§ **WHAT YOU HAVE TO DO**
Please output every entry below exactly as written, leaving out any pictures.

======== PROVIDED RECORDS ========

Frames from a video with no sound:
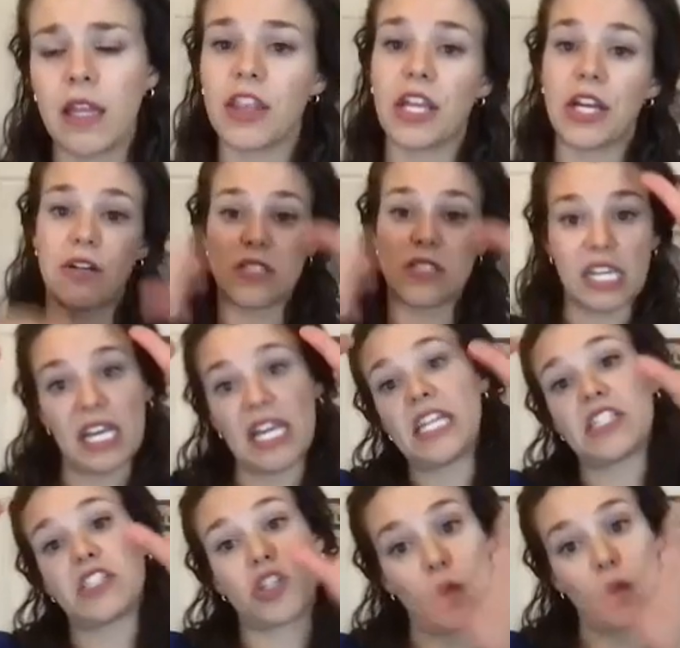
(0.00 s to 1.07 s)
there's the
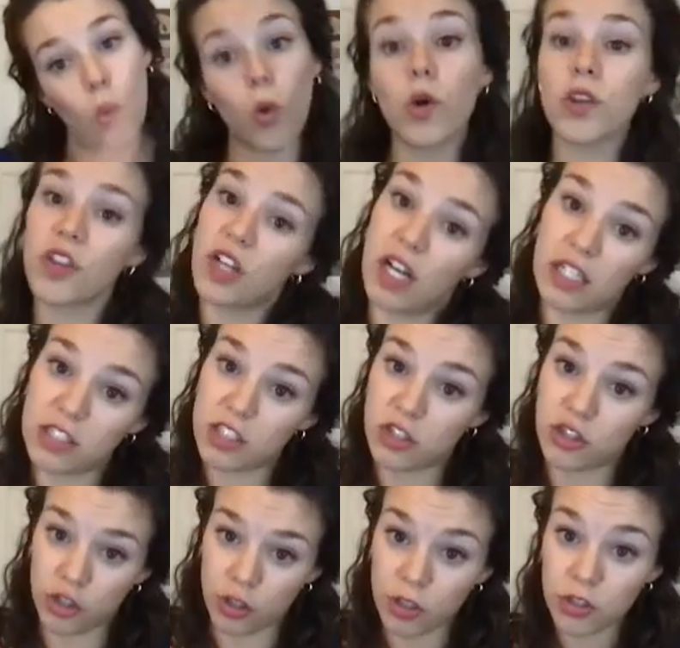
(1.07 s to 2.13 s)
Eastern Orthodox
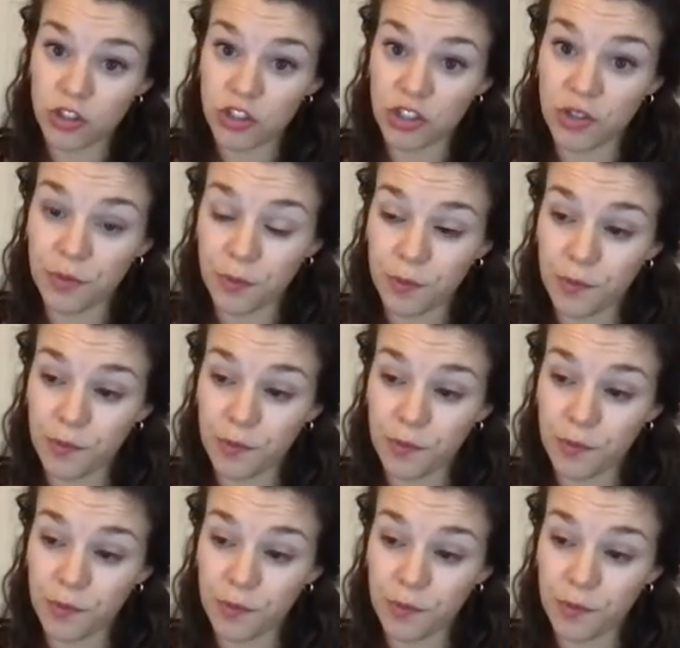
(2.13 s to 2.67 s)
Church,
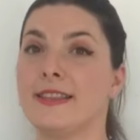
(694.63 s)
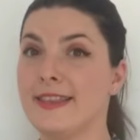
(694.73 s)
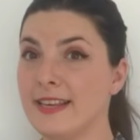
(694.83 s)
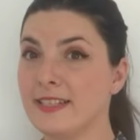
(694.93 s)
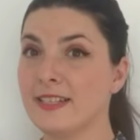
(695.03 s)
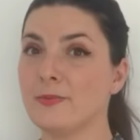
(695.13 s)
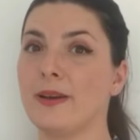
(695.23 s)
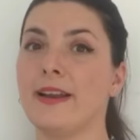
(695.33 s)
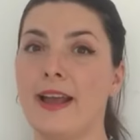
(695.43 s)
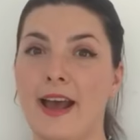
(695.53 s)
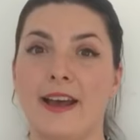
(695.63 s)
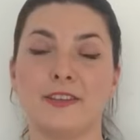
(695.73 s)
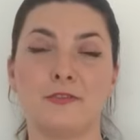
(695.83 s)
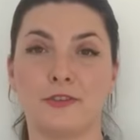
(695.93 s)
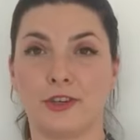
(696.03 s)
this is what I had
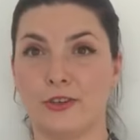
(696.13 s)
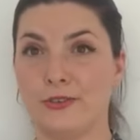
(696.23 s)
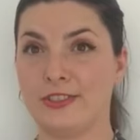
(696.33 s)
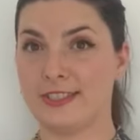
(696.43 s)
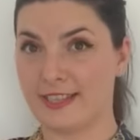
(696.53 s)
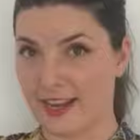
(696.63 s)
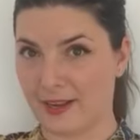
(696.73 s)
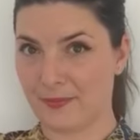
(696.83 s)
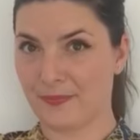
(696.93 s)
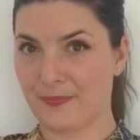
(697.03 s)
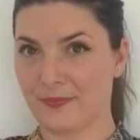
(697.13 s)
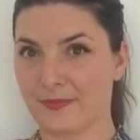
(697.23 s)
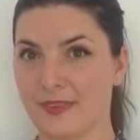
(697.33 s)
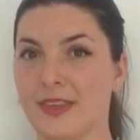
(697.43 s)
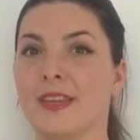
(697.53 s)
for you today.
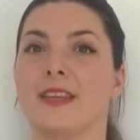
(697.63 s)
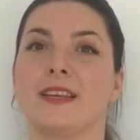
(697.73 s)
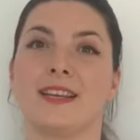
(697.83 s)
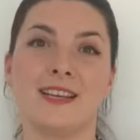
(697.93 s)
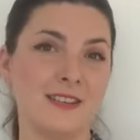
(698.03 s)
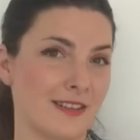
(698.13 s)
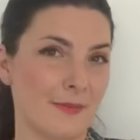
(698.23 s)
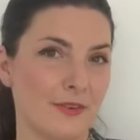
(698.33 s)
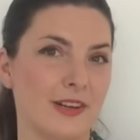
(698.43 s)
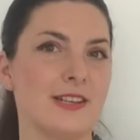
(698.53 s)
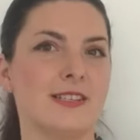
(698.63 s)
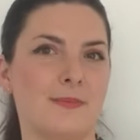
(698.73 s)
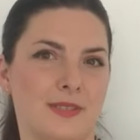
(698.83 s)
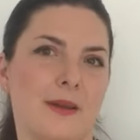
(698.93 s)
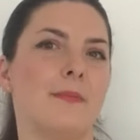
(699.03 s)
In summary,
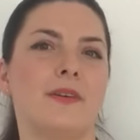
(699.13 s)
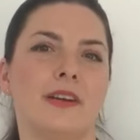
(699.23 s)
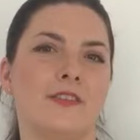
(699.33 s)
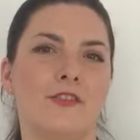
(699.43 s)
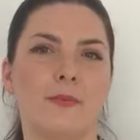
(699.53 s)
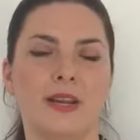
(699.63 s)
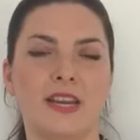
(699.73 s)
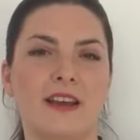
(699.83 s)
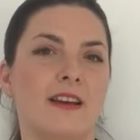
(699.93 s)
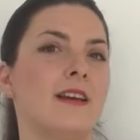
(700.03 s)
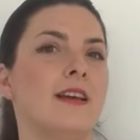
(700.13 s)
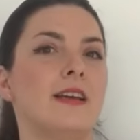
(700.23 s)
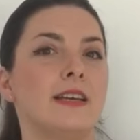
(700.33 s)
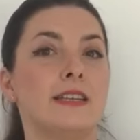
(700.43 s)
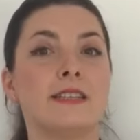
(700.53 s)
September in Romania
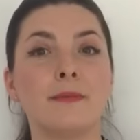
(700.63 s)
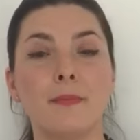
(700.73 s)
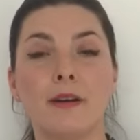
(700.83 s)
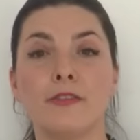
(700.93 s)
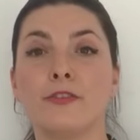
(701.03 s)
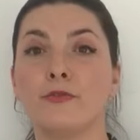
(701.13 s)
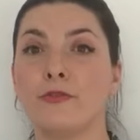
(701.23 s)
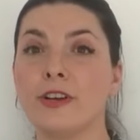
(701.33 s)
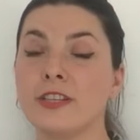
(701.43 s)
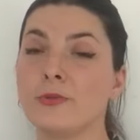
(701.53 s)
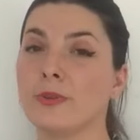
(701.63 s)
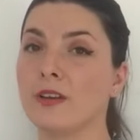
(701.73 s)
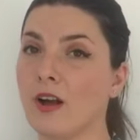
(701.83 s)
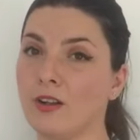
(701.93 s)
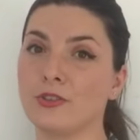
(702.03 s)
is a month rich with
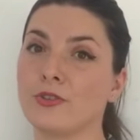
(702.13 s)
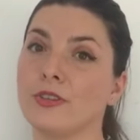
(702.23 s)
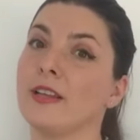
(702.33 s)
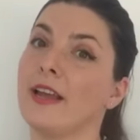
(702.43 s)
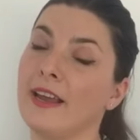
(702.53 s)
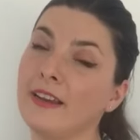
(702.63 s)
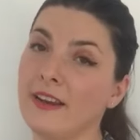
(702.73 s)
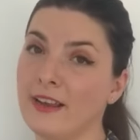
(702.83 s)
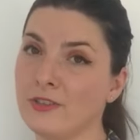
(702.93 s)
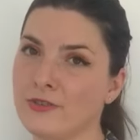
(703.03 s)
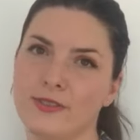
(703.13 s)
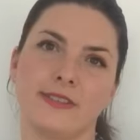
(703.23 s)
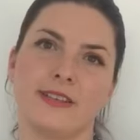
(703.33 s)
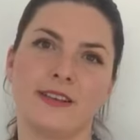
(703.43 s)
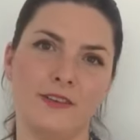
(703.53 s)
cultural and natural
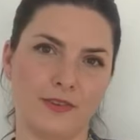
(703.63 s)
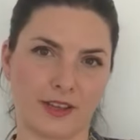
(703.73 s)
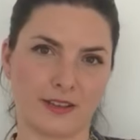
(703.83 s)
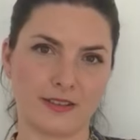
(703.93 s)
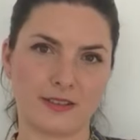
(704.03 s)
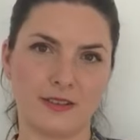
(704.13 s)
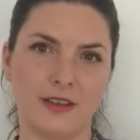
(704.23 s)
significance.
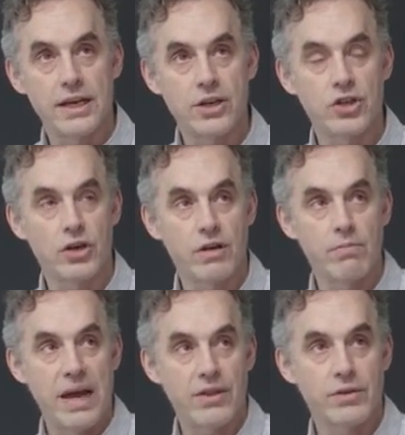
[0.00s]
a nice shot
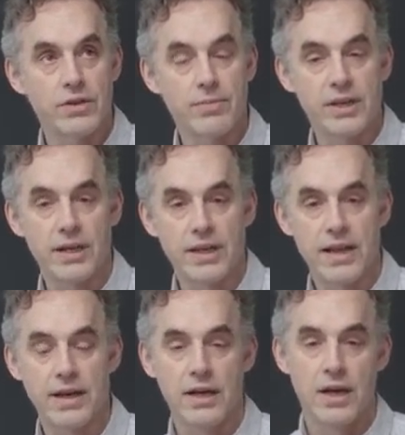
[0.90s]
of meth or something like
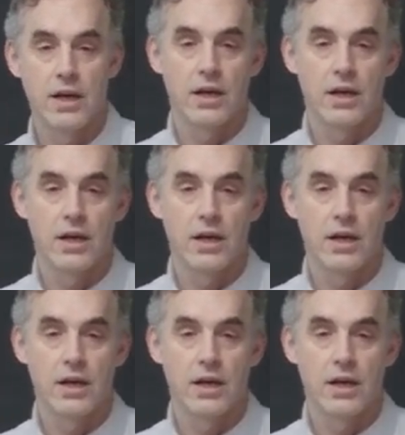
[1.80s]
that,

========

§ **ANSWER AREA**
Frames from a video with no sound:
(0.00 s to 1.07 s)
there's the
(1.07 s to 2.13 s)
Eastern Orthodox
(2.13 s to 2.67 s)
Church,
(694.63 s)
(694.73 s)
(694.83 s)
(694.93 s)
(695.03 s)
(695.13 s)
(695.23 s)
(695.33 s)
(695.43 s)
(695.53 s)
(695.63 s)
(695.73 s)
(695.83 s)
(695.93 s)
(696.03 s)
this is what I had
(696.13 s)
(696.23 s)
(696.33 s)
(696.43 s)
(696.53 s)
(696.63 s)
(696.73 s)
(696.83 s)
(696.93 s)
(697.03 s)
(697.13 s)
(697.23 s)
(697.33 s)
(697.43 s)
(697.53 s)
for you today.
(697.63 s)
(697.73 s)
(697.83 s)
(697.93 s)
(698.03 s)
(698.13 s)
(698.23 s)
(698.33 s)
(698.43 s)
(698.53 s)
(698.63 s)
(698.73 s)
(698.83 s)
(698.93 s)
(699.03 s)
In summary,
(699.13 s)
(699.23 s)
(699.33 s)
(699.43 s)
(699.53 s)
(699.63 s)
(699.73 s)
(699.83 s)
(699.93 s)
(700.03 s)
(700.13 s)
(700.23 s)
(700.33 s)
(700.43 s)
(700.53 s)
September in Romania
(700.63 s)
(700.73 s)
(700.83 s)
(700.93 s)
(701.03 s)
(701.13 s)
(701.23 s)
(701.33 s)
(701.43 s)
(701.53 s)
(701.63 s)
(701.73 s)
(701.83 s)
(701.93 s)
(702.03 s)
is a month rich with
(702.13 s)
(702.23 s)
(702.33 s)
(702.43 s)
(702.53 s)
(702.63 s)
(702.73 s)
(702.83 s)
(702.93 s)
(703.03 s)
(703.13 s)
(703.23 s)
(703.33 s)
(703.43 s)
(703.53 s)
cultural and natural
(703.63 s)
(703.73 s)
(703.83 s)
(703.93 s)
(704.03 s)
(704.13 s)
(704.23 s)
significance.
[0.00s]
a nice shot
[0.90s]
of meth or something like
[1.80s]
that,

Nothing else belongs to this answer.